A quick, filling, and flavorful Taco Rice Bowl that allows for customizable toppings, perfect for busy weeknights.

Ingredients

Scale
  • 1 cup uncooked white rice
  • 2 cups water or chicken broth
  • 1 lb ground beef or turkey
  • 1 packet taco seasoning
  • 1 can black beans (15 oz), drained
  • 1 cup corn (frozen or canned)
  • 1 cup diced tomatoes
  • 1 cup shredded lettuce
  • 1 cup shredded cheddar cheese
  • 1/2 cup salsa
  • 2 tablespoons olive oil
  • Salt and pepper to taste
  • Optional: fresh cilantro and lime wedges

Instructions

  1. In a medium saucepan, combine rice with water or chicken broth.

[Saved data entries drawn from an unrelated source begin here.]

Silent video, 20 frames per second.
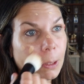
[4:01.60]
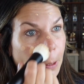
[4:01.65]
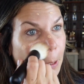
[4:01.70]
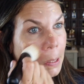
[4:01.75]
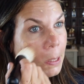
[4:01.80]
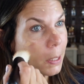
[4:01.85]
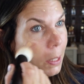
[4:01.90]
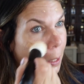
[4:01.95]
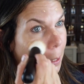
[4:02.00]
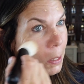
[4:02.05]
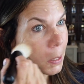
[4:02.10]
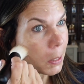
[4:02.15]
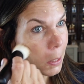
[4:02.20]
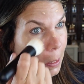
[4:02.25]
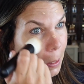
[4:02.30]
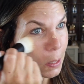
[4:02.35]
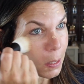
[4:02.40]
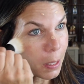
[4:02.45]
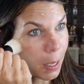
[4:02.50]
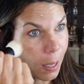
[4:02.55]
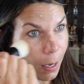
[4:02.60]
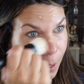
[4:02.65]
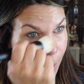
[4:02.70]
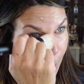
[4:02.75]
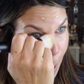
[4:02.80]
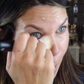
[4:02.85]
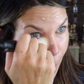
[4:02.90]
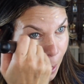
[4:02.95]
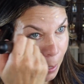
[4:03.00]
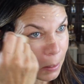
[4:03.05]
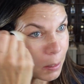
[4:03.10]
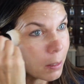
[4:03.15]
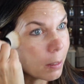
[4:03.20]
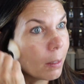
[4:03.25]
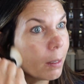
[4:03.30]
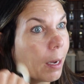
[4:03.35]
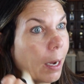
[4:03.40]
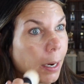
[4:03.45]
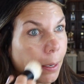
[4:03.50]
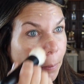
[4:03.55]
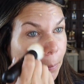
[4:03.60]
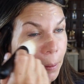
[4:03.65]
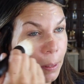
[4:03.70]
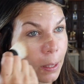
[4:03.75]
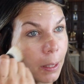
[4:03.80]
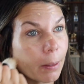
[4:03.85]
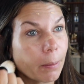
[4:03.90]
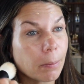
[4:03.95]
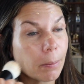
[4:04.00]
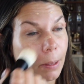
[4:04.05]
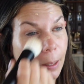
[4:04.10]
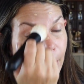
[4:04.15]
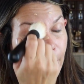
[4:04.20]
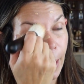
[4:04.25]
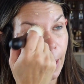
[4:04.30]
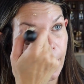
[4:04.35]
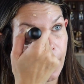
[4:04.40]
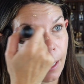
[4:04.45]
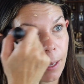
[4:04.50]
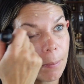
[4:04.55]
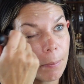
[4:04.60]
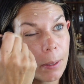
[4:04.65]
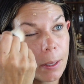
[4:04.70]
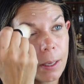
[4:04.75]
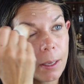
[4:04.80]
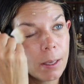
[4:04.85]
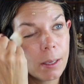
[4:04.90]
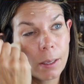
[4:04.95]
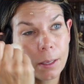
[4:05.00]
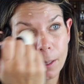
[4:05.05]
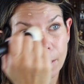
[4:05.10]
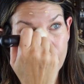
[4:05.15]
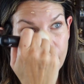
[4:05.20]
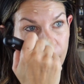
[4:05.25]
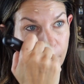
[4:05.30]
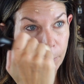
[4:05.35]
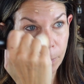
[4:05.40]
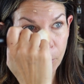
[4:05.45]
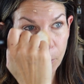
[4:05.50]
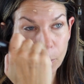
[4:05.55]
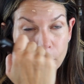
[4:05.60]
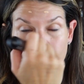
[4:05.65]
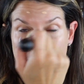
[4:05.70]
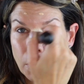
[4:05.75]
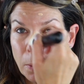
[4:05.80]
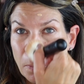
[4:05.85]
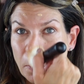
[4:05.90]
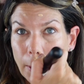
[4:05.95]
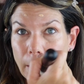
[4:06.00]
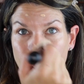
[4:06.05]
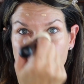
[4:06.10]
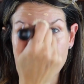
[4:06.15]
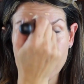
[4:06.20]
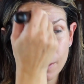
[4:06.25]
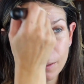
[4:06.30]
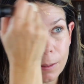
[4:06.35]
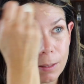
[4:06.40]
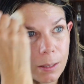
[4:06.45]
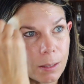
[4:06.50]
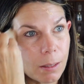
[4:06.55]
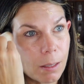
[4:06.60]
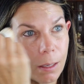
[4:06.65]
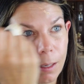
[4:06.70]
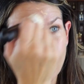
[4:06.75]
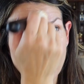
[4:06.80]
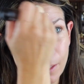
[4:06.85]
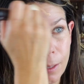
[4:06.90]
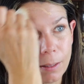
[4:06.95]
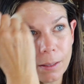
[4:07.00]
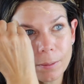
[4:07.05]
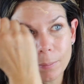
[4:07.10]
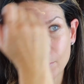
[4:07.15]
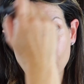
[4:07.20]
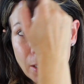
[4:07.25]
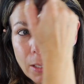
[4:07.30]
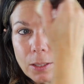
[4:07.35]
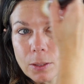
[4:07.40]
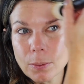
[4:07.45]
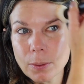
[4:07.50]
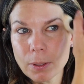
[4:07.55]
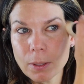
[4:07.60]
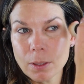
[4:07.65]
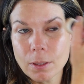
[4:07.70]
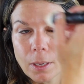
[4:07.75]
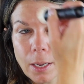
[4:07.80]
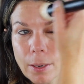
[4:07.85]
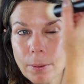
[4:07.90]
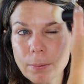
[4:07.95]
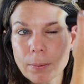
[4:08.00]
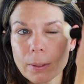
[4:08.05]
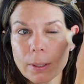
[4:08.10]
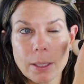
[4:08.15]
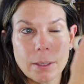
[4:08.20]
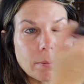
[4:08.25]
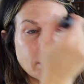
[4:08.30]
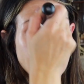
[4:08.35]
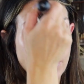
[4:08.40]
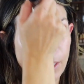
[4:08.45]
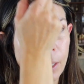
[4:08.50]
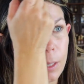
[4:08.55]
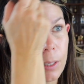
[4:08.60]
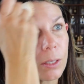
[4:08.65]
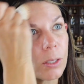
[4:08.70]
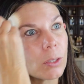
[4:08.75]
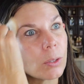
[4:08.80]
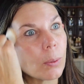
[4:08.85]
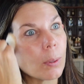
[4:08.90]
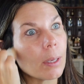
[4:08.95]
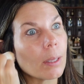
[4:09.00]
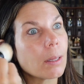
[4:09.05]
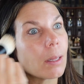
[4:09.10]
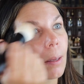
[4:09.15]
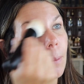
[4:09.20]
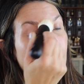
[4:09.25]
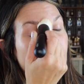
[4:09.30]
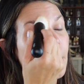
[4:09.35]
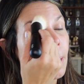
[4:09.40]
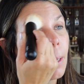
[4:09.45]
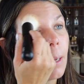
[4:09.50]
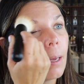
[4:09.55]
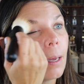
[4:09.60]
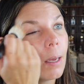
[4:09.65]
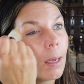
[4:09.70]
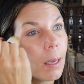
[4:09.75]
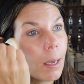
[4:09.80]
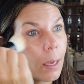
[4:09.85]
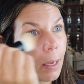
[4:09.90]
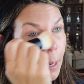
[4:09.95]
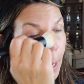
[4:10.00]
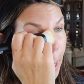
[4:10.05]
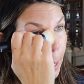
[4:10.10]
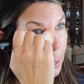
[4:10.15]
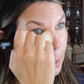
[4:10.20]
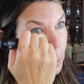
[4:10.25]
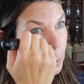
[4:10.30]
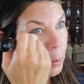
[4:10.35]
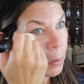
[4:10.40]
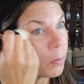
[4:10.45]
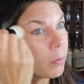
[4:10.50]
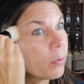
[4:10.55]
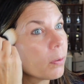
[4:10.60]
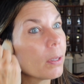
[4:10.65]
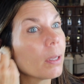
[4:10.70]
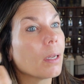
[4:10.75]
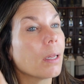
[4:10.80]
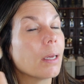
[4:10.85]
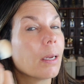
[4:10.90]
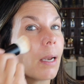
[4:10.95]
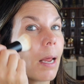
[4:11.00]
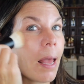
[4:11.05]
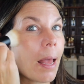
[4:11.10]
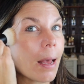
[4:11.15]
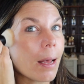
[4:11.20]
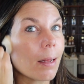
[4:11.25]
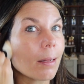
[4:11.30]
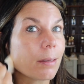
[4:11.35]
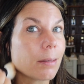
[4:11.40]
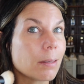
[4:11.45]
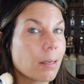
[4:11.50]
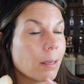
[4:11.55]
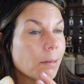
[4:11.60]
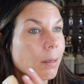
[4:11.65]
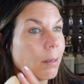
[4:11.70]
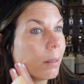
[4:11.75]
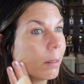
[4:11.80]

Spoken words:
skin tints a lot. I really, really am. The rosy one just and the bronze one. I really, really enjoy them. And I do feel it adds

Bring to a boil, then reduce heat, cover, and simmer for 15 minutes until tender.
  2. In a large skillet over medium heat, heat olive oil and add ground beef or turkey. Season with salt, pepper, and taco seasoning; cook until browned (5–7 minutes).
  3. Stir in drained black beans and corn; cook for another 2–3 minutes until heated through.
  4. Layer cooked rice in bowls, top with the meat mixture, diced tomatoes, lettuce, and cheddar cheese.
  5. Drizzle with salsa and garnish with cilantro and lime wedges before serving.

Notes

For extra flavor, use chicken broth instead of water for cooking the rice. Keep fresh toppings cold and add them last for crispness.